The man that cinema forgot

'The missing link between Lumière and Renoir.' This is how the French film critic Philippe Azoury sums up Albert Capellani's relationship to cinema in his article promoting the Cinématèque française's 2013 retrospective of his work. It is certainly true that Capellani is something of a forgotten hero, a phenomenal trailblazer who had a huge impact on the development of the Seventh Art but who is all too easily overlooked in even the most authoritative accounts of cinema history. Whilst the achievements of his contemporaries (Georges Méliès, Ferdinand Zecca, Alice Guy, Louis Feuillade) have been widely recognised, the name Capellani was scarcely ever mentioned - until very recently. It is only within the last decade or two that this most remarkable of early cineastes has begun to receive the attention and acclaim he is due. In addition to extending and refining the techniques of filmmaking when the industry was still in its dawdling infancy, Albert Capellini pioneered the extended film narrative and thereby played a crucial part in the establishment of the feature as the most popular format in cinema.

With his fiery red hair, ebullient personality and boundless enthusiasm, Capellani was a force of nature, a jovial yet modest man who was greatly loved and respected by everyone he worked with. Before turning to filmmaking, he had a brief career as a stage actor and theatre manager, experience that equipped him with skills that would prove invaluable to him as a film director.
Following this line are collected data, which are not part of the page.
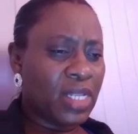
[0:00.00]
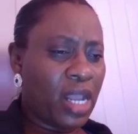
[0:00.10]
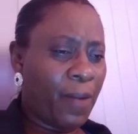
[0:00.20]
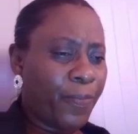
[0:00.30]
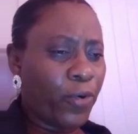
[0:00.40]

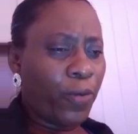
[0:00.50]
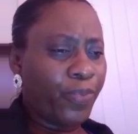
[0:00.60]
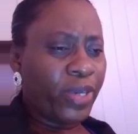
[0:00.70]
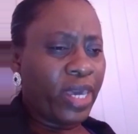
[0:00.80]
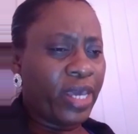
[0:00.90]

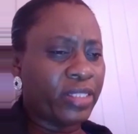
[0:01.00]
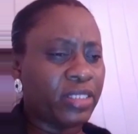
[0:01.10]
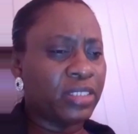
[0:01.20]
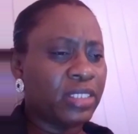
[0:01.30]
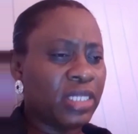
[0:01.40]

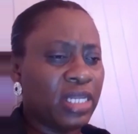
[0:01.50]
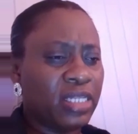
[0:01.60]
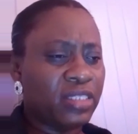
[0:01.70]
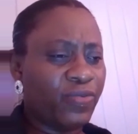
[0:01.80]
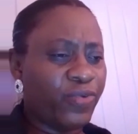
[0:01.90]
appropriate
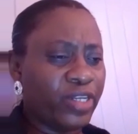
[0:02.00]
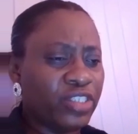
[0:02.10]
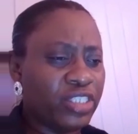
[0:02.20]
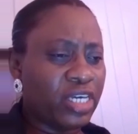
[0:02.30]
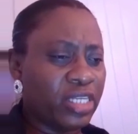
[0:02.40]

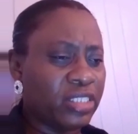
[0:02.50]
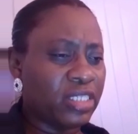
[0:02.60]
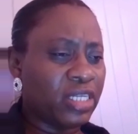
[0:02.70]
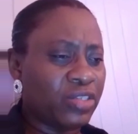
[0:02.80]
differentiated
In the course of his nine-year stint at Pathé-Frères, Albert Capellani made over a hundred films (mostly shorts) and rapidly gained a reputation as one of the world's leading cineastes. The range and quality of his output was virtually unrivalled, as was his flair for innovation. Capellani's relocation to America in 1915 came at a time when that country was poised to achieve global dominance in the film industry, allowing him to thrive as a leading light in cinema for another seven years. By the time sound cinema arrived in the late 1920s, Capellani had retired into obscurity and this humble giant of cinematic innovation would soon be forgotten. It wasn't until seventy years had passed that the enormity of Capellani's contribution to cinema began to be appreciated. Just how could such a titanic force in film evolution have faded from view for so long?

Unifying time and space

The eldest of five children, Albert Capellani was born into a comfortable middleclass family in Paris on 23rd August 1874. His two youngest siblings died in infancy; his youngest surviving brother Maurice would be killed in action at the age of 20 in the first year of WWI. Albert and his surviving brother Paul, three years his junior, were encouraged in their artistic interests from an early age by their father, a successful banker, and doting mother. After studying drama at the Paris Conservatoire, under the esteemed thespian Charles Le Bargy, the Capellani brothers both opted for a career in the theatre. Albert started out as an actor at the Théâtre Libre in Paris, under the direction of André Antoine (a man who would achieve eminence as a film director in later years), before taking up a position as a stage manager at the Firmin Gémier from 1895 to 1904. He was then engaged for two years as administrator at the Alhambra Music Hall. Through his years in the theatre, Capellani formed close relationships with a wide range of actors, many of whom he would recruit for his more prestigious film productions in later years.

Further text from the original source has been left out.